Des règlements de comptes, des bagarres en pleine rue et en plein jour. La guerre fait rage entre mouvements d’extrême droite et d’extrême gauche à Lyon.

Des fastfoods qui ferment à 15h à cause de l’insécurité, des habitants qui craignent de faire leurs courses. A Lyon, les commerçants et habitants ne se sentent plus à l’abri des affrontements. La capitale des gaules est depuis longtemps le théâtre d’attaques des mouvements de gauche, ou d’agression des fascistes de la ville et des alentours. Les jeunes sont de plus en plus impliqués dans ces conflits locaux.

Des actes violents

Le 29 septembre dernier, des membres du groupe d’extrême gauche la Jeune Garde Lyon tombent dans le piège tendu par des militants d’ultra droite. Un jeune de la JGL est blessé par un coup de cutter. Il y a deux semaines, sept prévenus appartenant à un mouvement antifascite étaient jugés pour des actes de violence lors d’une manifestation anti-pass sanitaire. Ils avaient agressé des militants de Civitas, un groupuscule de la droite radicale.

Les militants d’extrême droite s’en prennent aussi aux commerçants. Le 20 mars, la librairie de La Plume Noire était prise pour cible par des fascistes. Le commerce est qualifié d’anarchiste par l’extrême droite. L’incident est toujours dans les esprits. Jérôme est un militant de la Jeune Garde de Lyon, « C’est vraiment n’importe quoi d’attaquer une librairie en plein jour, surtout en arrivant à cinquante » dénonce l’homme de 21 ans. Pour lui, la violence ne devrait pas être une façon de mettre ses idées en avant. « Ça ne sert à rien de tabasser des opposants idéologiques, à part pour créer encore plus de conflits ». La Jeune Garde ainsi que des mouvements de gauche pacifiques ont alors entrepris des manifestations. « On manifeste pacifiquement pour montrer qu’on n’en peut plus de la violence de l’extrême droite », explique Jérôme.
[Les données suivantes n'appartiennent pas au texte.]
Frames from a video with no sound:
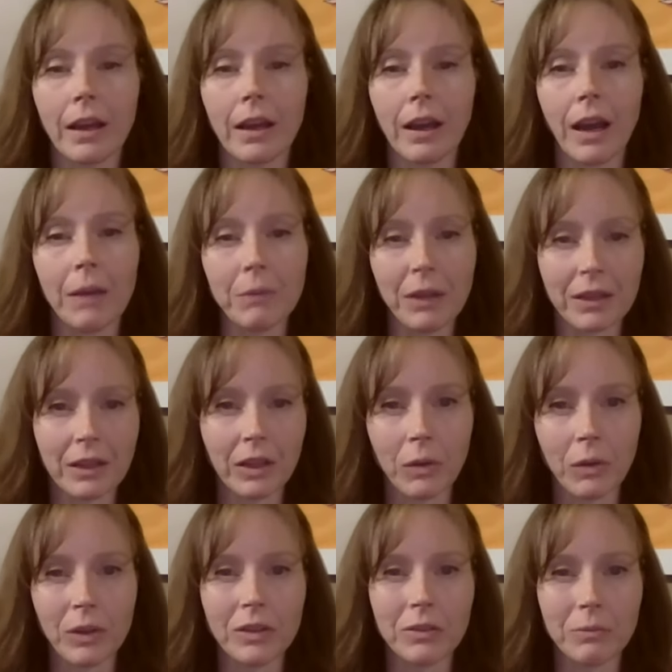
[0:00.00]
Uh, I'm not going to
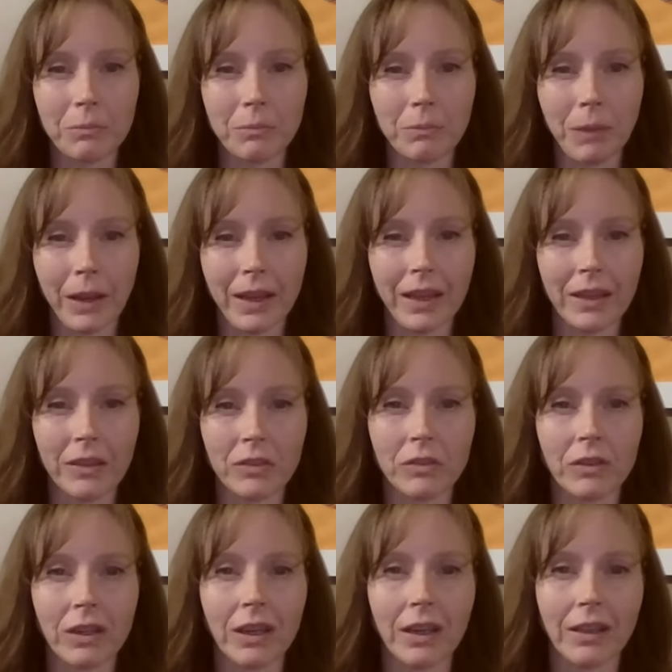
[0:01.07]
go into my
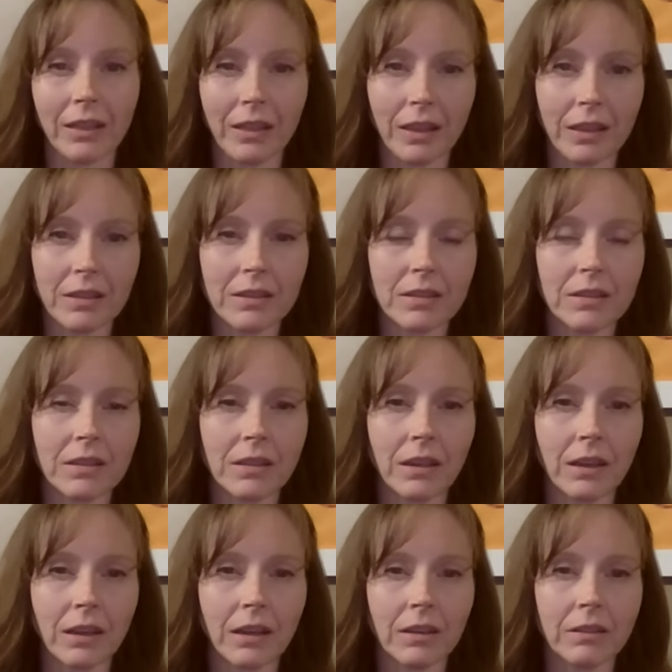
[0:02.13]
history in this
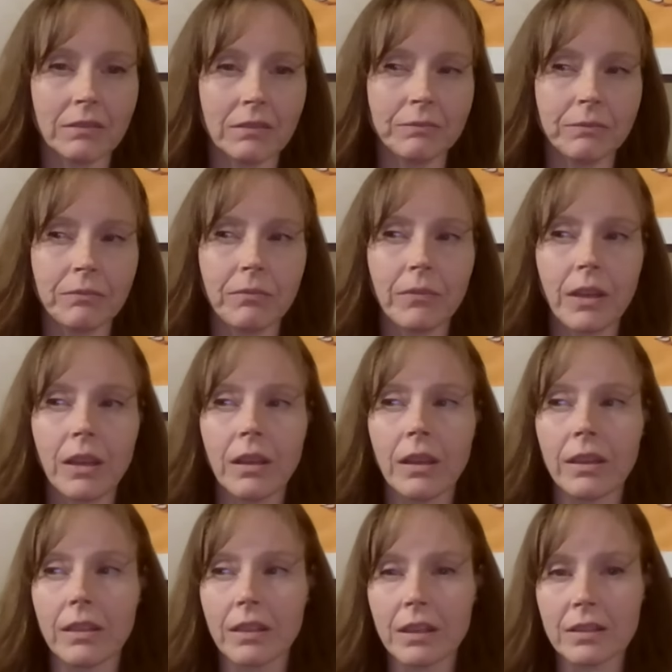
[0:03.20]
uh,
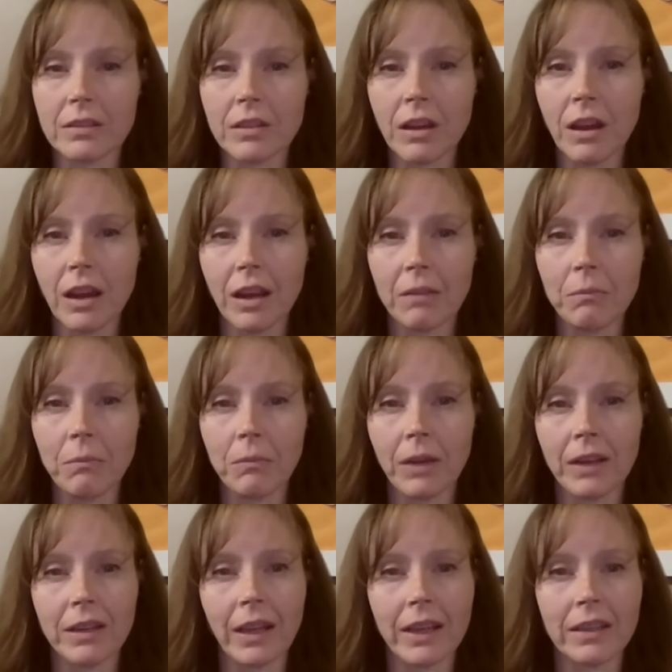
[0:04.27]
this talk mm,
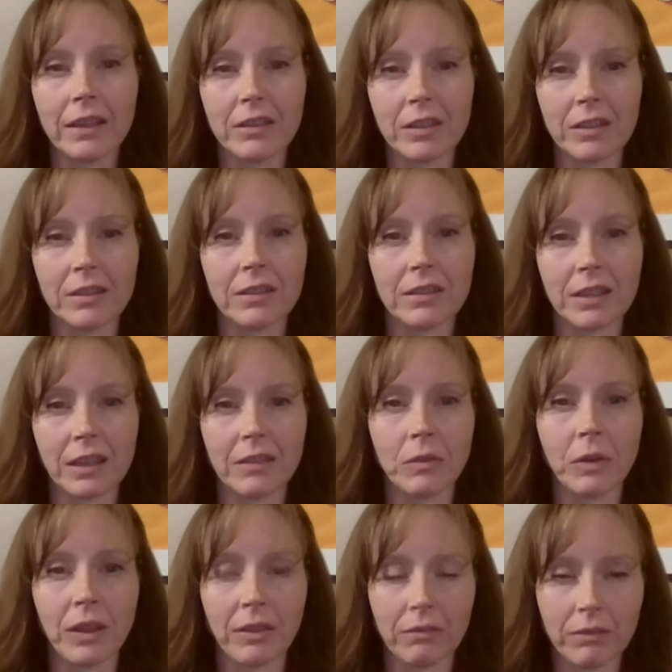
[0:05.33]
i'd like to just
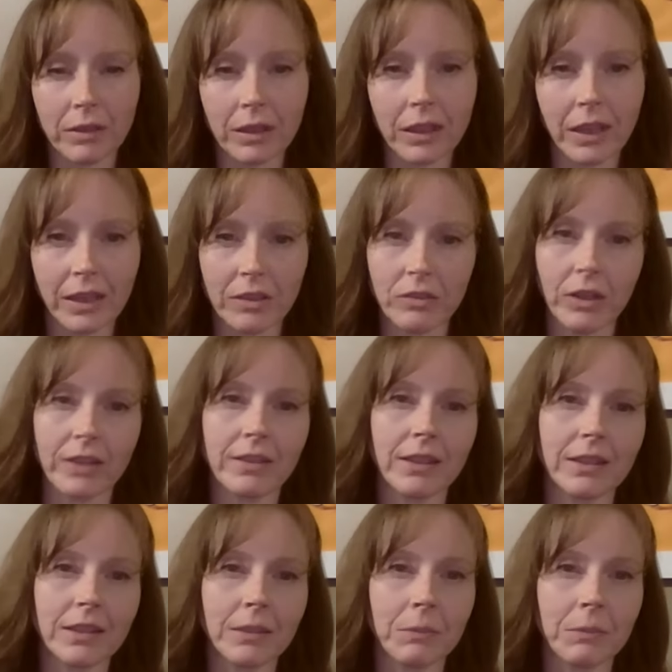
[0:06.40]
stick with really
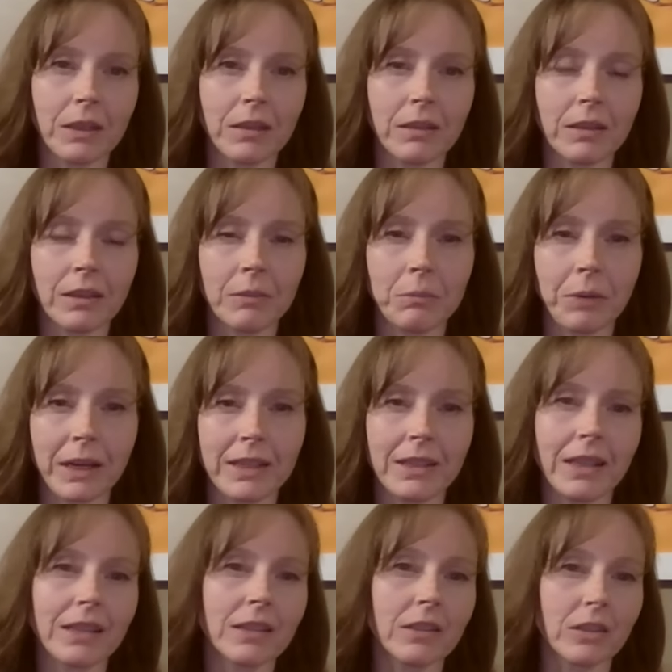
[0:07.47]
addressing some of the the brain
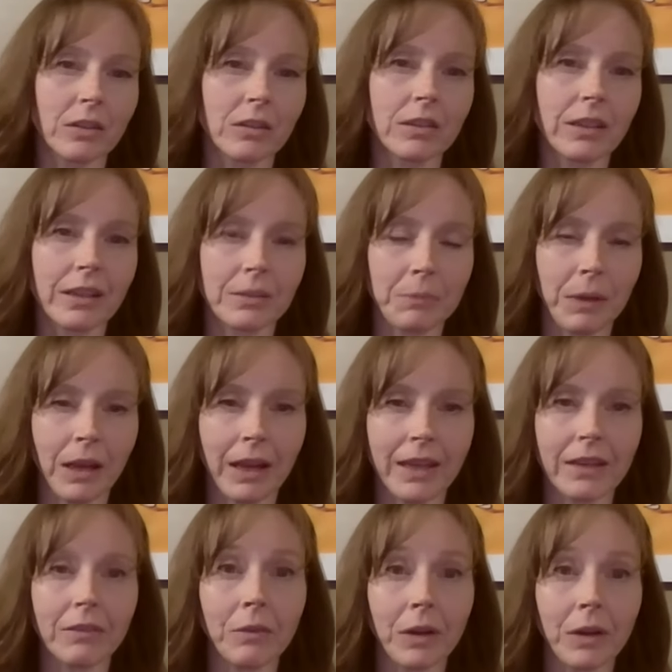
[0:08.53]
science and neuroscience
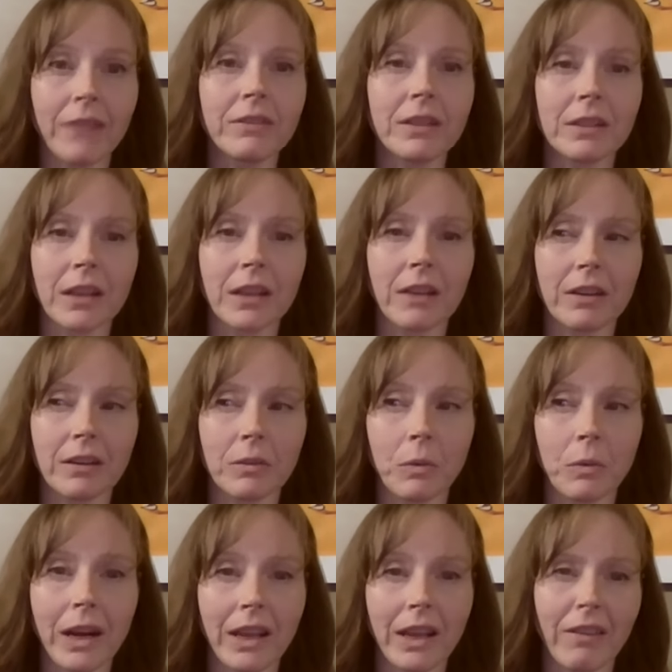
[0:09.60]
behind it what i've discovered and
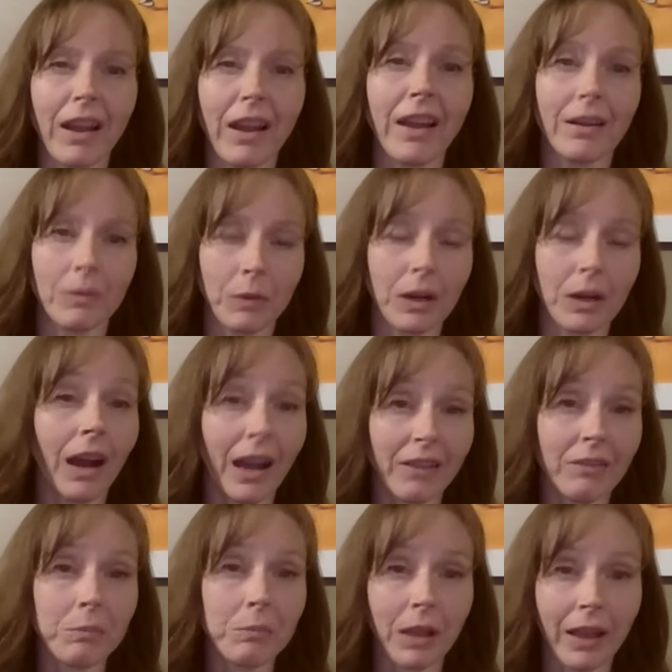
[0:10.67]
what have i what
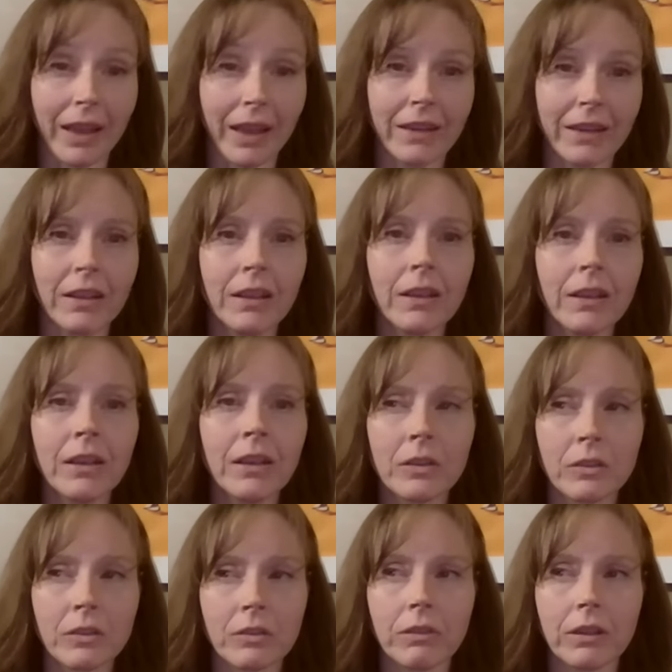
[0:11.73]
i've applied
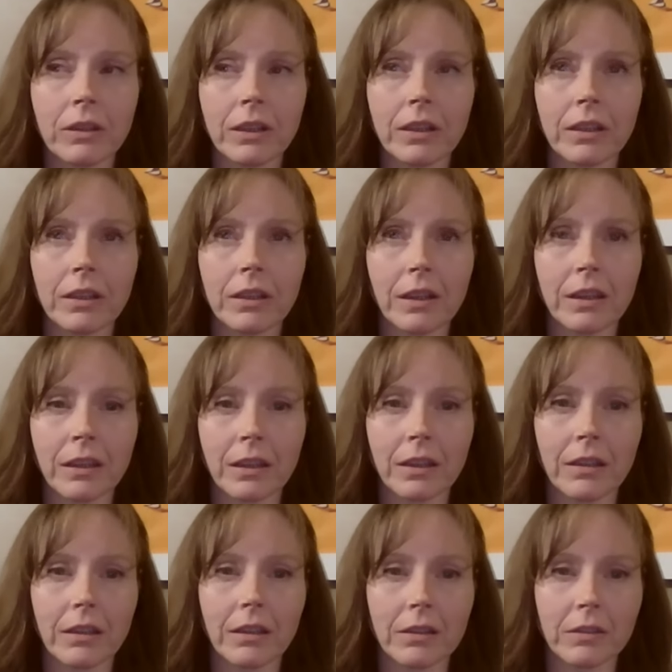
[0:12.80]
to really
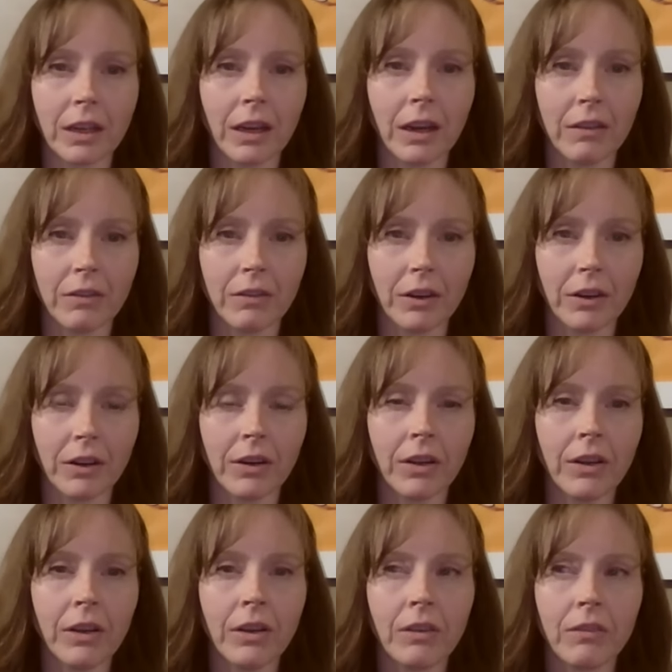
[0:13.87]
heal and recover
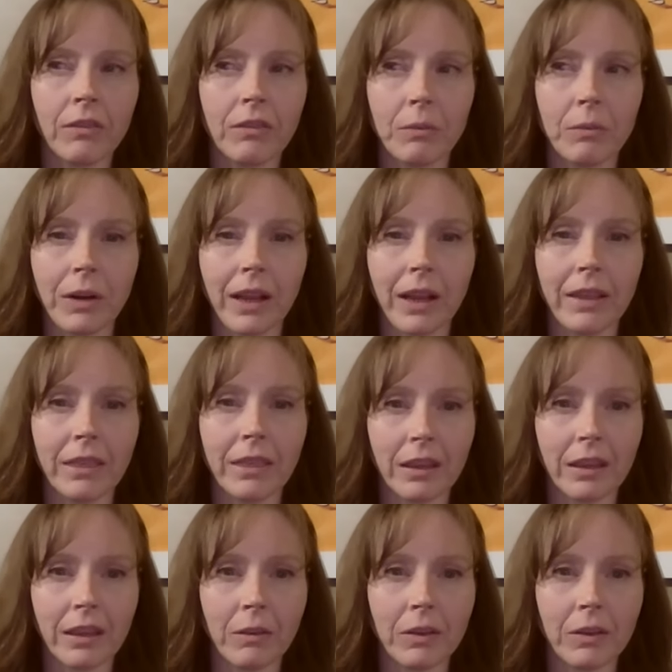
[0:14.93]
from what i
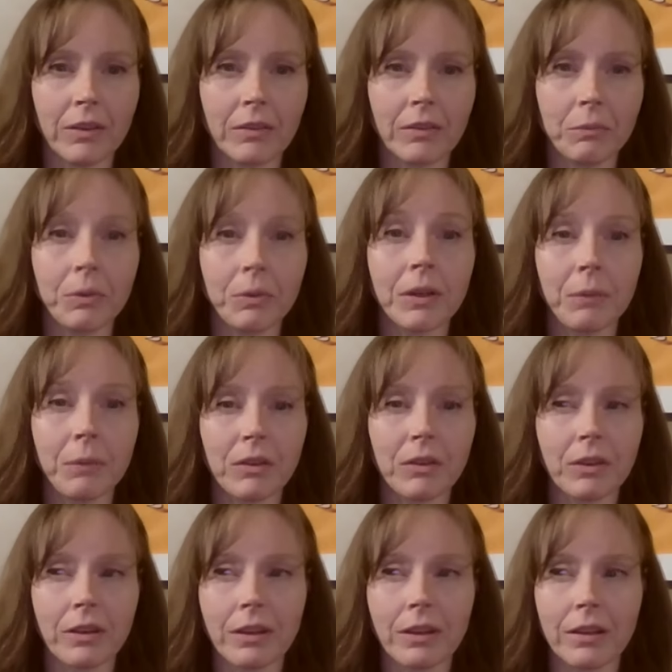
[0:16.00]
think was pretty
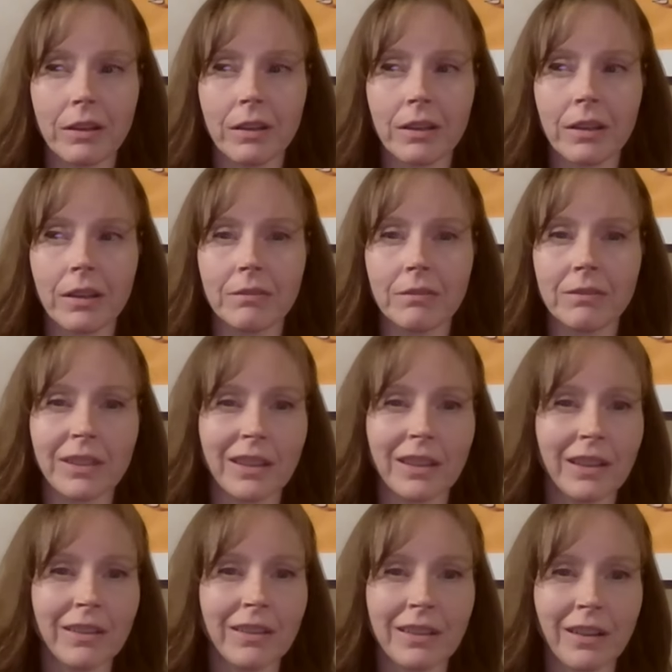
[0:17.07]
much a
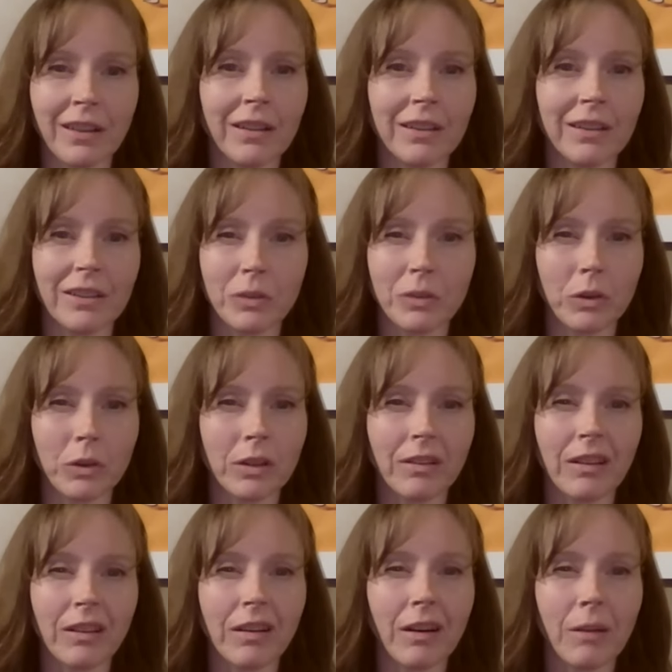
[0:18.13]
let's call it a disorder
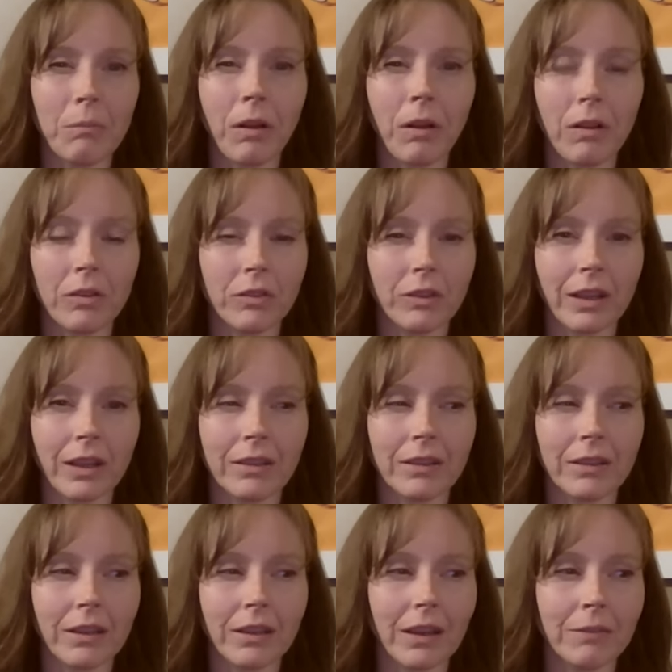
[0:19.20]
or a compulsion that
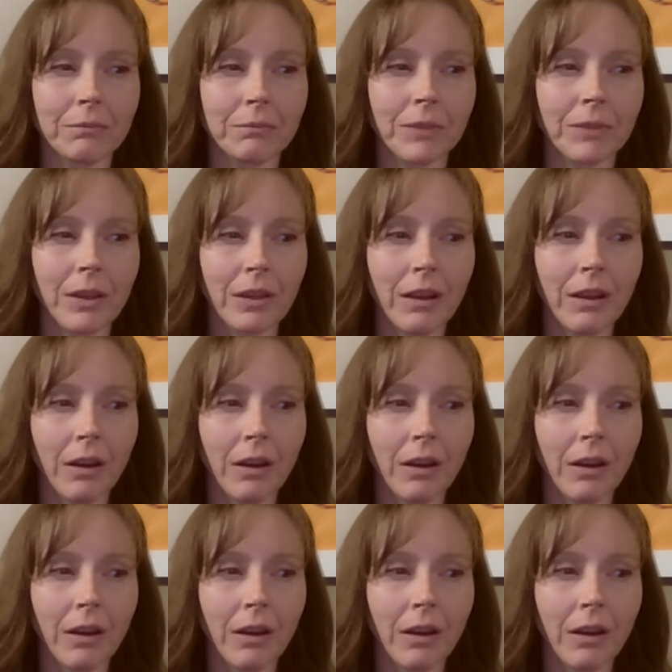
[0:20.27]
um,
Ces manifestations se terminent souvent par des affrontements. « Très souvent des bandes de jeunes s’affrontent à la fin des rassemblements », raconte Caroline, une Lyonnaise de 19 ans. « Quand ce ne sont pas des insultes racistes, ce sont des saluts nazis qui nous font comprendre que l’ultra-droite est là » poursuit-elle. Aucun membre des groupuscules d’extrême-droite n’a accepté de répondre à nos questions.

Un problème bien implanté

L’insécurité à Lyon n’est pas un phénomène récent. Alain Chevarin explique dans son livre Lyon et ses extrêmes-droites que les militants d’extrême droite sont nombreux et exercent leurs actes impunément « ceci tient à la prolifération et au nombre de groupuscules installés ». Le problème est tel que la police n’empêche pas les règlements de comptes. Lors de l’attaque de la Plume Noire, les agresseurs ont déambulé dans les rues durant plus de 30 minutes sans se faire arrêter.